● **Problem**:
Without copying any picture, transcribe exactly the lines of the data below from the one containing "[0.00-0.83s]" through the one containing "Transcript, with fillers: you".

● **Excerpted records**:
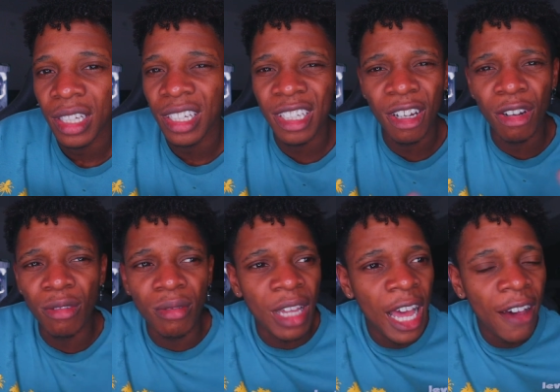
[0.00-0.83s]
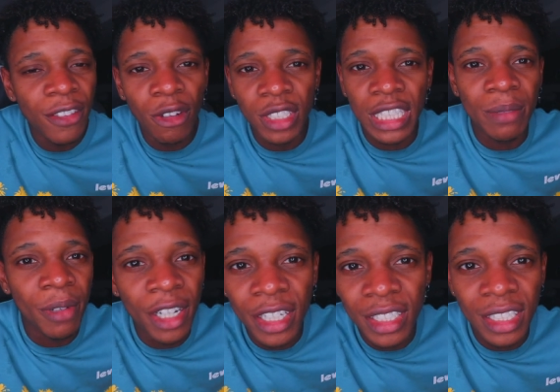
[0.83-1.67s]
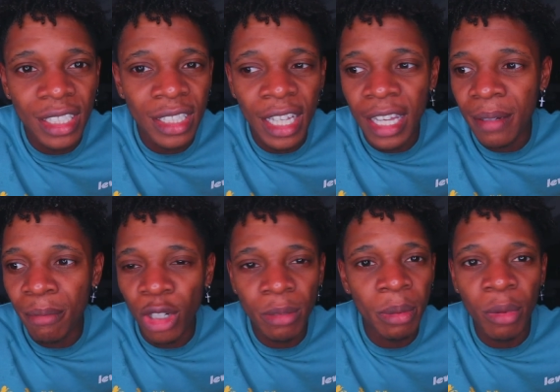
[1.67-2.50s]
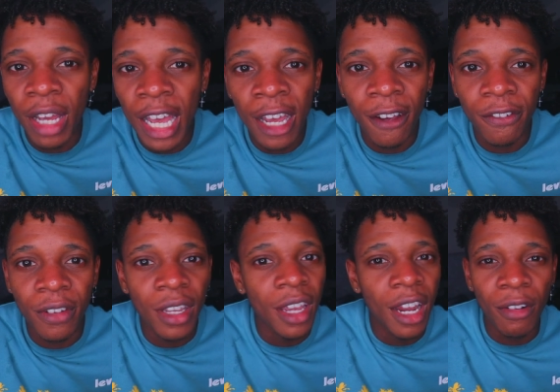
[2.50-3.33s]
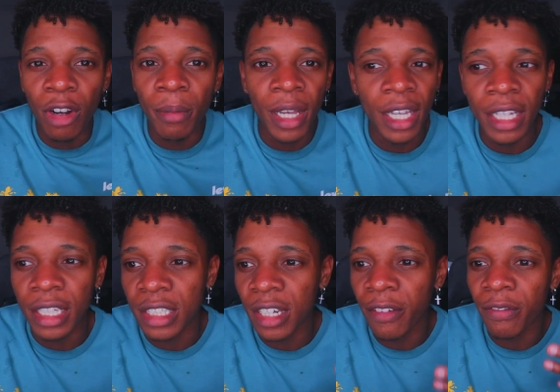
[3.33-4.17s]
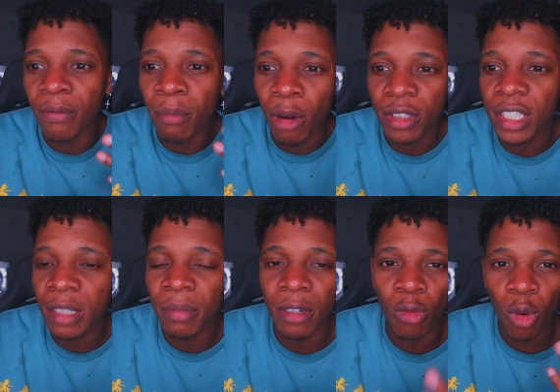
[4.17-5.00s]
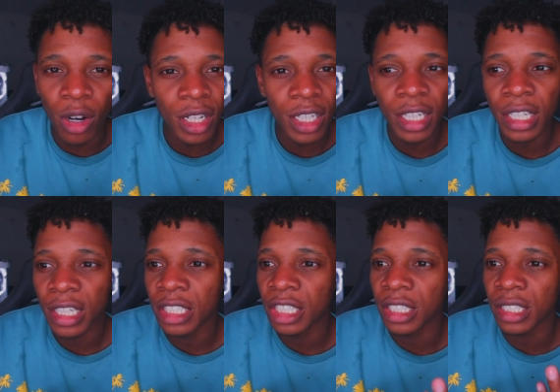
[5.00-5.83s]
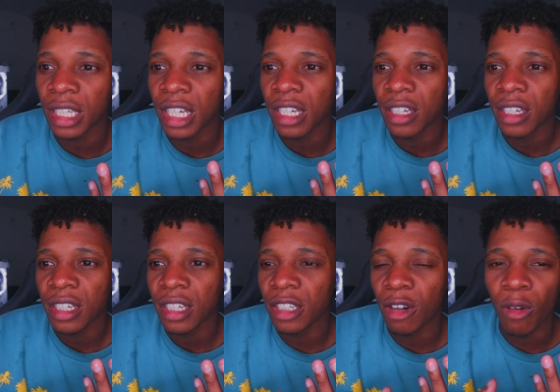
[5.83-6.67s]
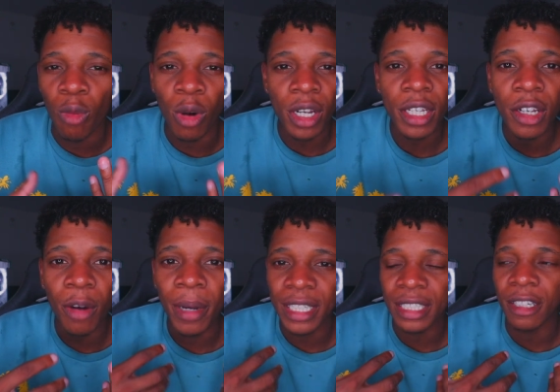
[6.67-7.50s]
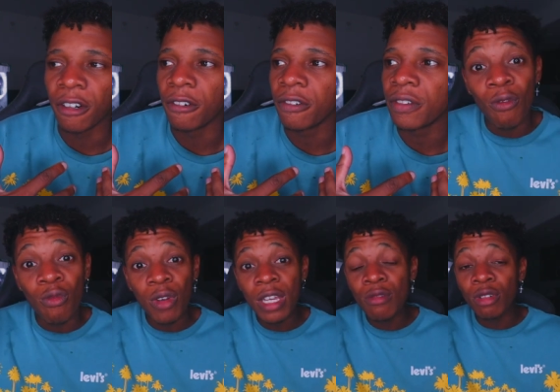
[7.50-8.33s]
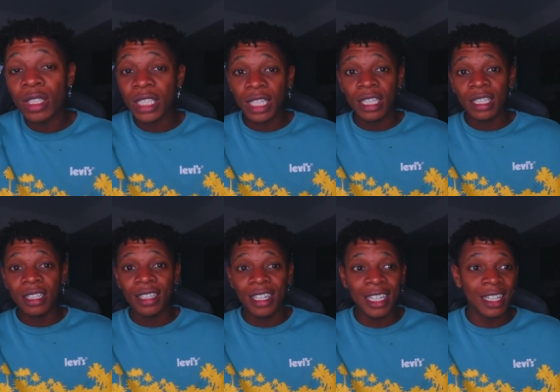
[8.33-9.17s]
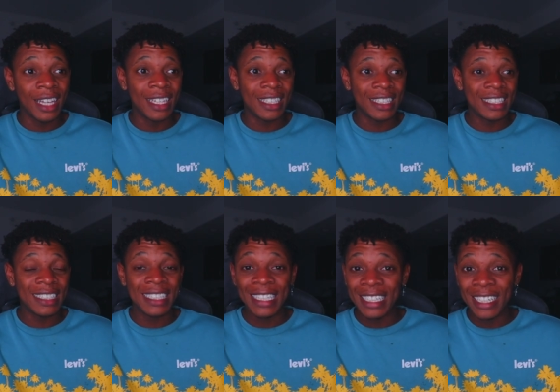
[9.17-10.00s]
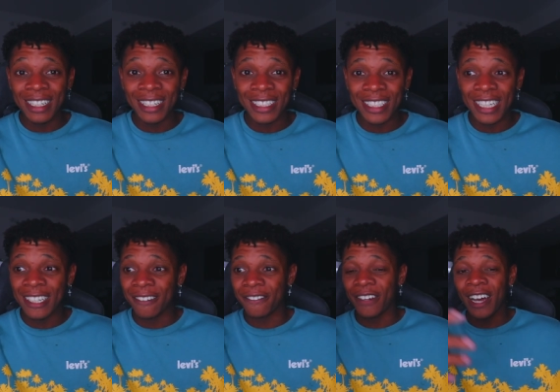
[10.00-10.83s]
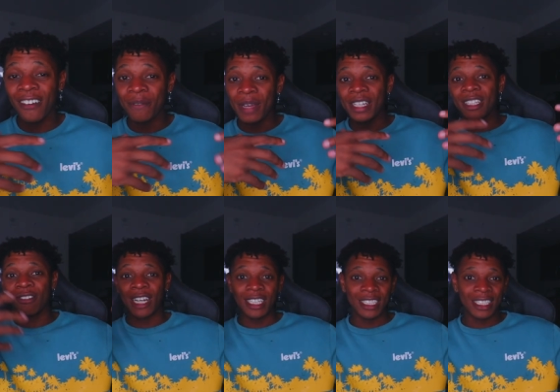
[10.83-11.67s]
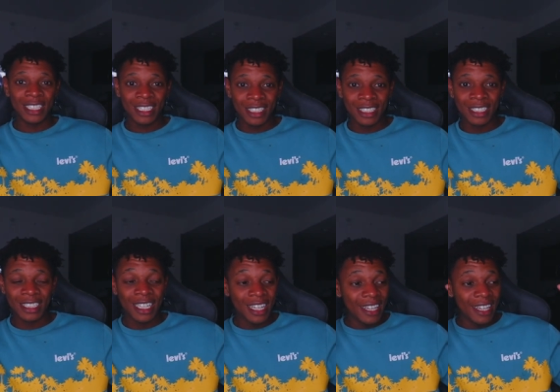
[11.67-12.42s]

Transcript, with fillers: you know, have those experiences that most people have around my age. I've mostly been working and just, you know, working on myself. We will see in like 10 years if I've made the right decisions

==

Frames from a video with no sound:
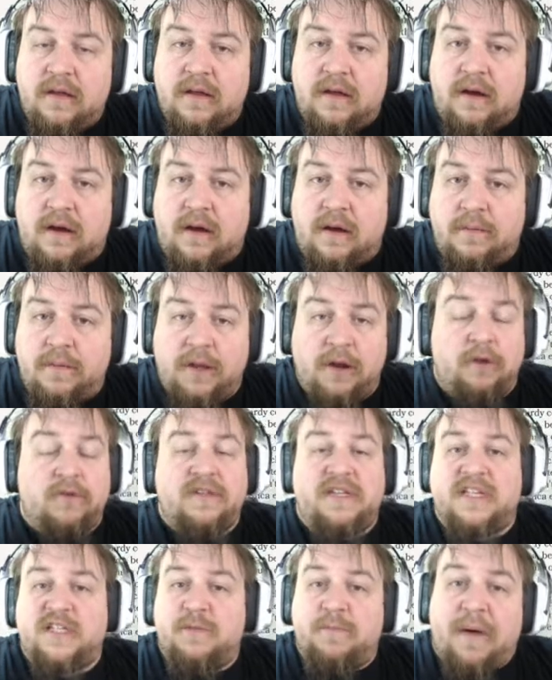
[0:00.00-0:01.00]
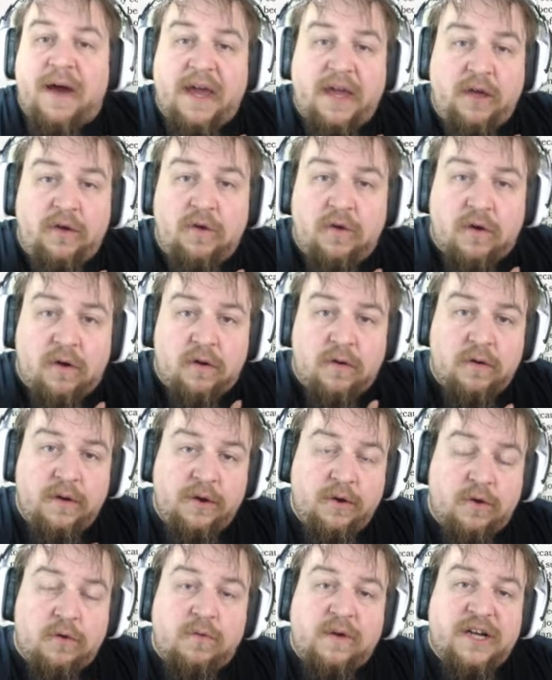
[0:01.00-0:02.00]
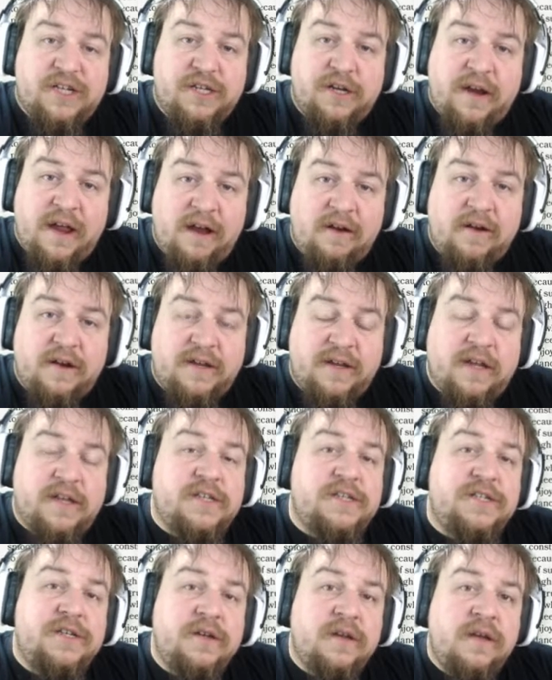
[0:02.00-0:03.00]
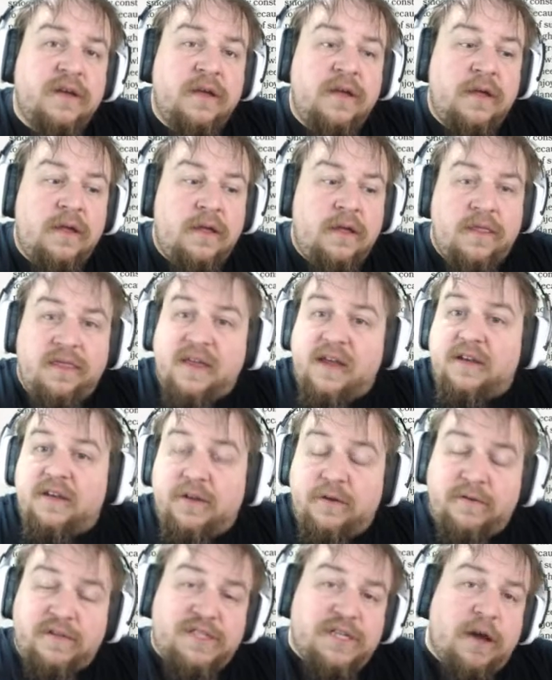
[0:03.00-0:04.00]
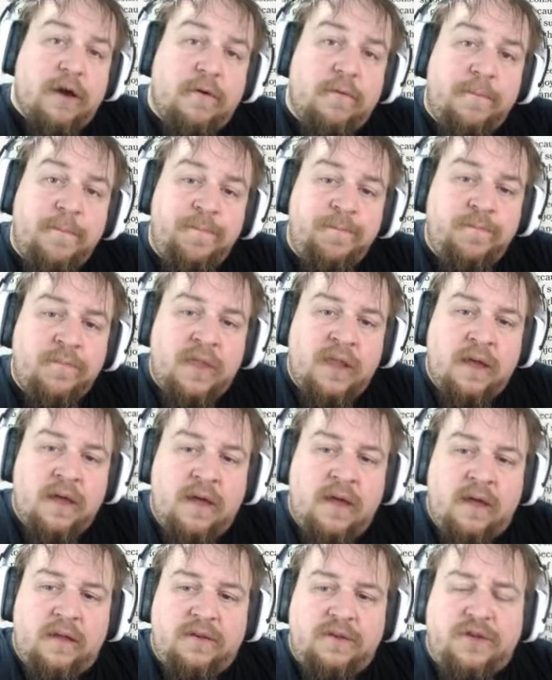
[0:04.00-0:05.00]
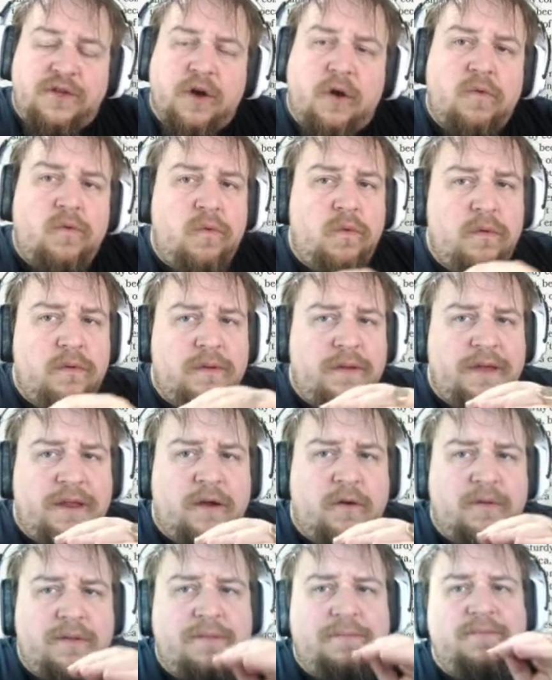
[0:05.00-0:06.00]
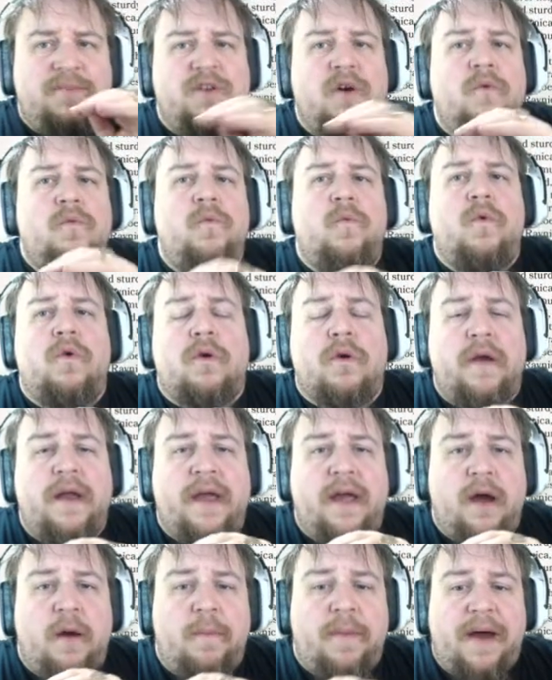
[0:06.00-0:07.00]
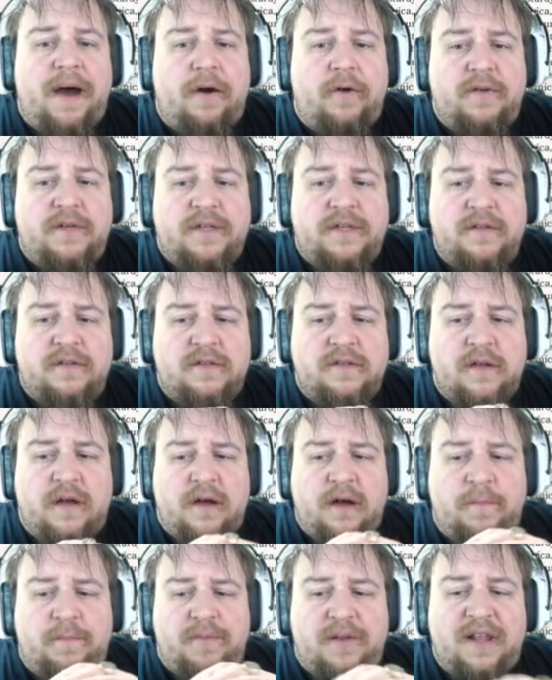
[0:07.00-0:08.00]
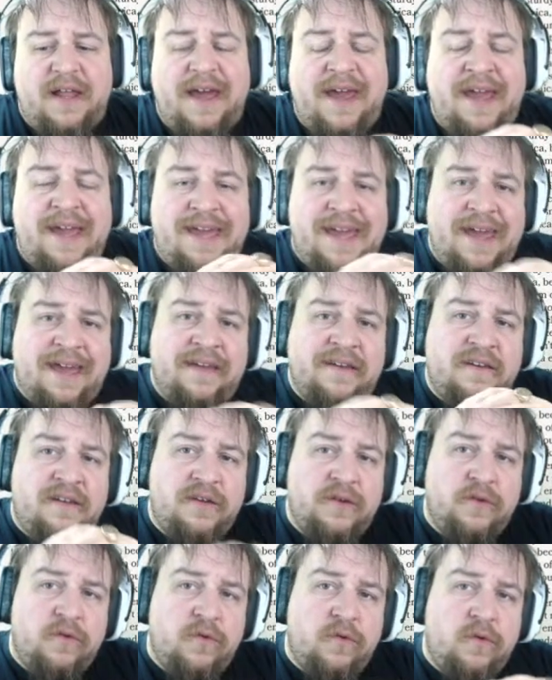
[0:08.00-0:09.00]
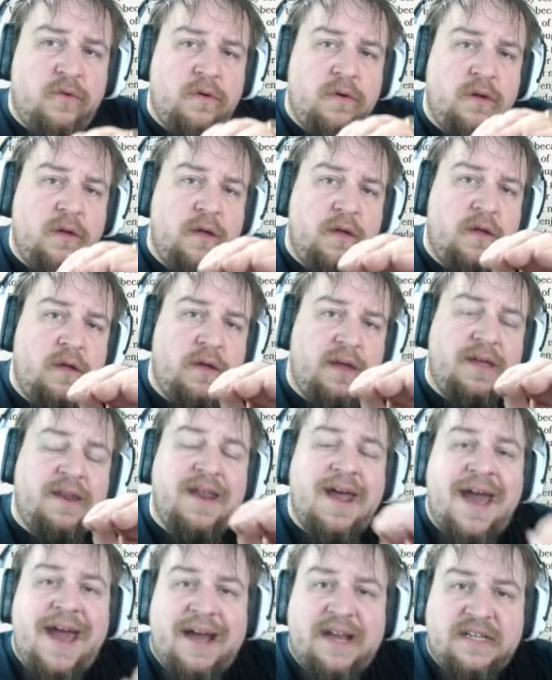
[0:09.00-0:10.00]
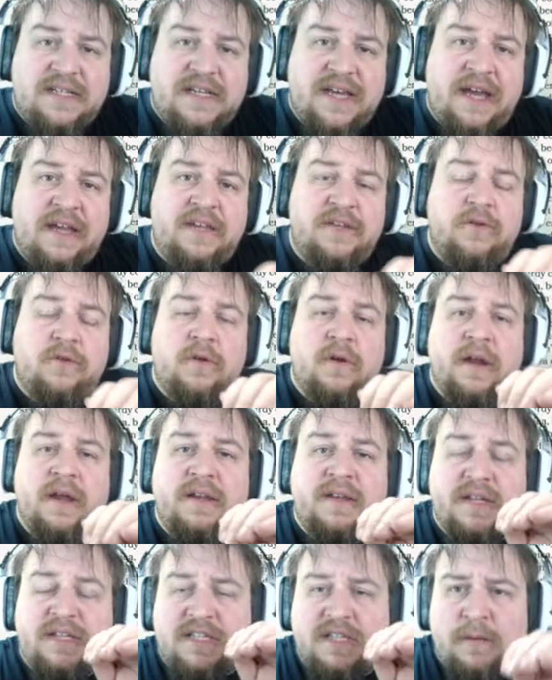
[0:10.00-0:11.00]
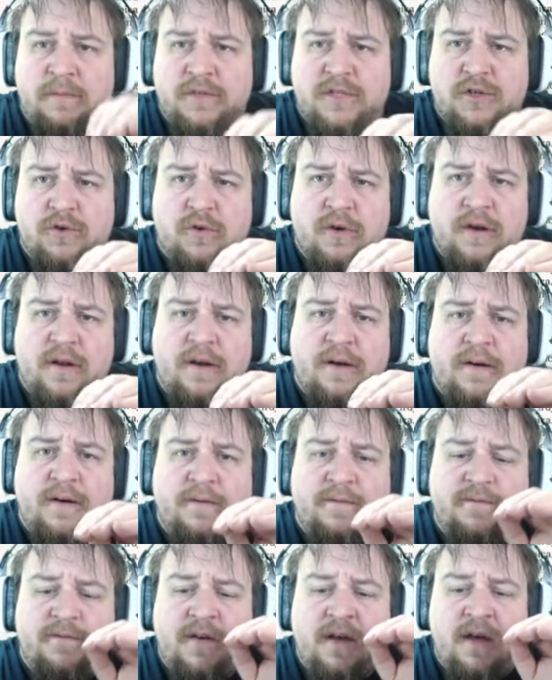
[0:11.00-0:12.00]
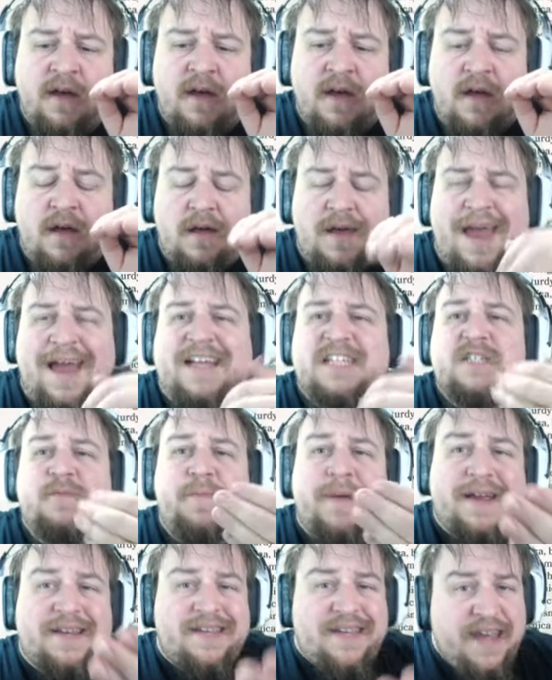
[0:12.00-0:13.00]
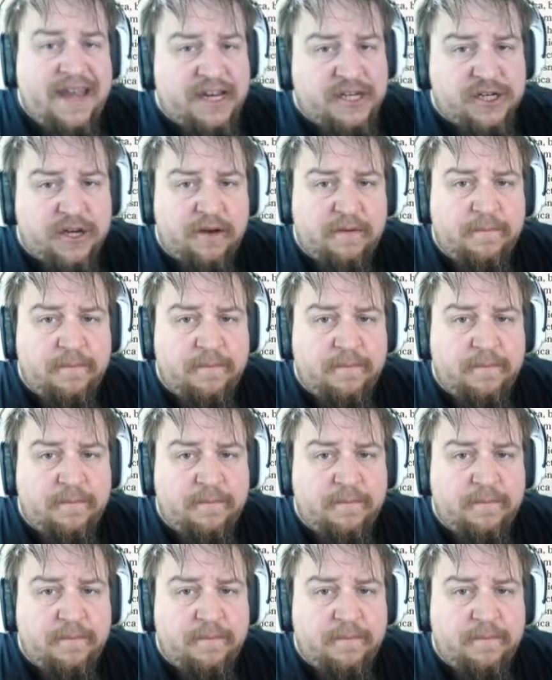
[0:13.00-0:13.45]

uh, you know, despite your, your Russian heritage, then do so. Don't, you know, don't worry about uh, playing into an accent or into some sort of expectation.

● **Solution for this exercise**:
[0.00-0.83s]
[0.83-1.67s]
[1.67-2.50s]
[2.50-3.33s]
[3.33-4.17s]
[4.17-5.00s]
[5.00-5.83s]
[5.83-6.67s]
[6.67-7.50s]
[7.50-8.33s]
[8.33-9.17s]
[9.17-10.00s]
[10.00-10.83s]
[10.83-11.67s]
[11.67-12.42s]

Transcript, with fillers: you know, have those experiences that most people have around my age. I've mostly been working and just, you know, working on myself. We will see in like 10 years if I've made the right decisions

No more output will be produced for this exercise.